Thursday, October 21, 2010

The Leaning Tower of Tennyson Street

It happens imperceptibly at first.  In time, though, you will notice odd things: the disappearance of right angles in your home, the desk chair that rolls from one side of the room to other--when nobody is sitting in it, windows that won't open and doors that won't close.  And finally, the jagged, step patterned cracks in the drywall near the corners of the room.


Unless you are living in the movie set for a remake of the "Cabinet of Dr.
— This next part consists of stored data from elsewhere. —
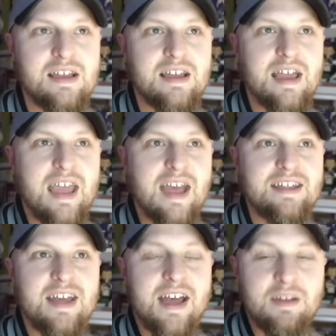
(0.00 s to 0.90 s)

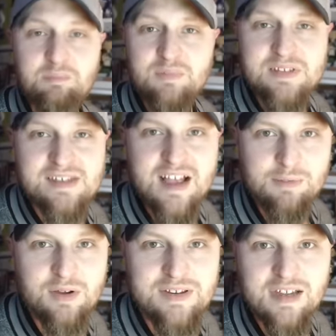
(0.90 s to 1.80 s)
And uh, let's talk
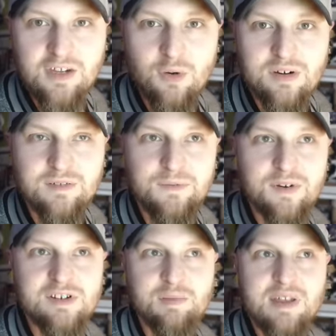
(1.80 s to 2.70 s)
about Nick Gordon
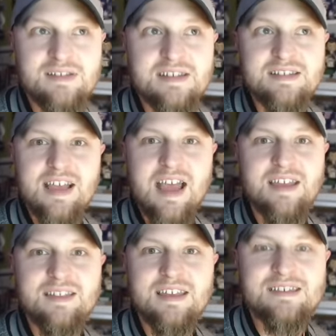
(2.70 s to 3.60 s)
first because he's a guy
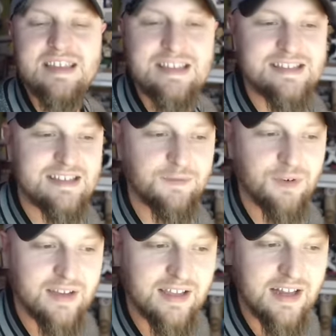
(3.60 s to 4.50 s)
I think it's easy to
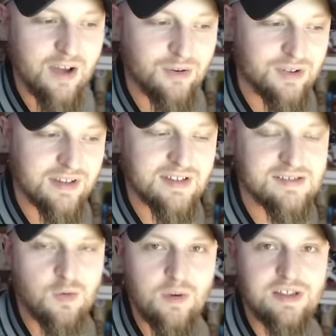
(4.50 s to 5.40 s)
forget how good his
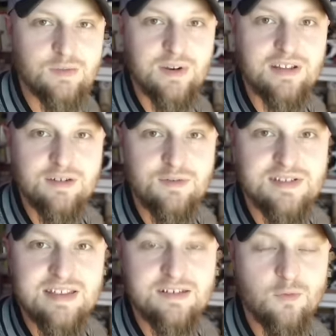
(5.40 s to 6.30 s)
2022
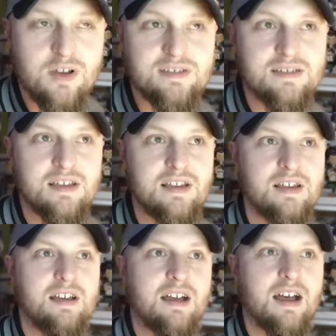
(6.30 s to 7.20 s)
season was.
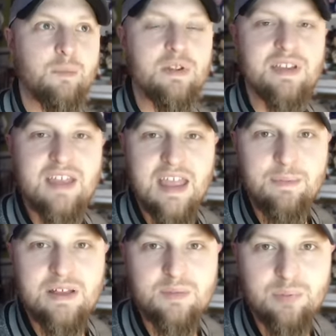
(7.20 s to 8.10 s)
Um, really
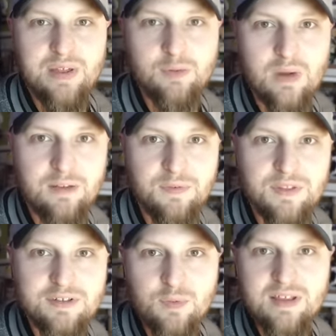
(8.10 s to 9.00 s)
came in and played well for
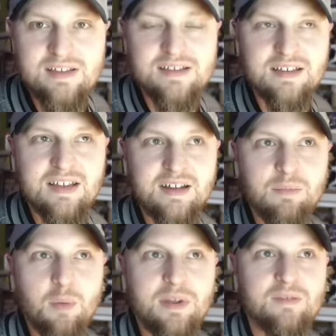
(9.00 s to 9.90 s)
the Twins in, in a
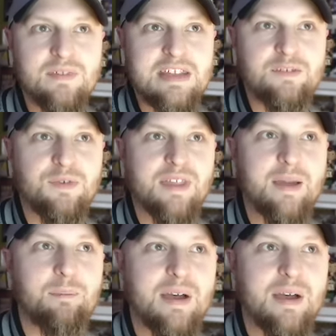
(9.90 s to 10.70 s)
moment of need for them.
Caligari," your foundation is sinking!

That's when you have to call in a specialty company to underpin the foundation and raise it.  And you must have a professional engineer to plan and supervise the project.

Restoring a house to its former position is a lot like lifting an injured patient onto a stretcher.  You want to do it very slowly and gently so as not to cause more damage in the process.

How They Do It
Following the engineer's specs based on the load to be supported, pilings (helical piers) are driven at prescribed intervals and to a prescribed depth until stable subsoil is reached.



An L-shaped bracket at the top of each pile shaft is fitted under the foundation wall.

The piers drive down and the brackets lift up to restore the house to its former alignment.


The weight of the house is transferred to the pilings.

In tight situations like the Tennyson Street property, they use a hand operated hydraulic pump to raise the foundation--much like you would use to jack up your car to change a tire.

They raise the foundation a quarter to a half inch at a time, then let the structure rest in between.

While this is happening, everyone on the crew is listening (for bad sounds) and watching for cracks.



The foreman uses a wirelessly controlled laser level to measure the progress of the lift.

This isn't the type of project we typically get involved with.  But a client phoned us because the addition to their house (not ours!) that they'd inherited from a previous owner had begun to submerge into the soft earth of Rock Creek Forest.

They wanted someone they could trust completely to supervise this simple (but not so simple) task.  So we put together the team and came to their rescue.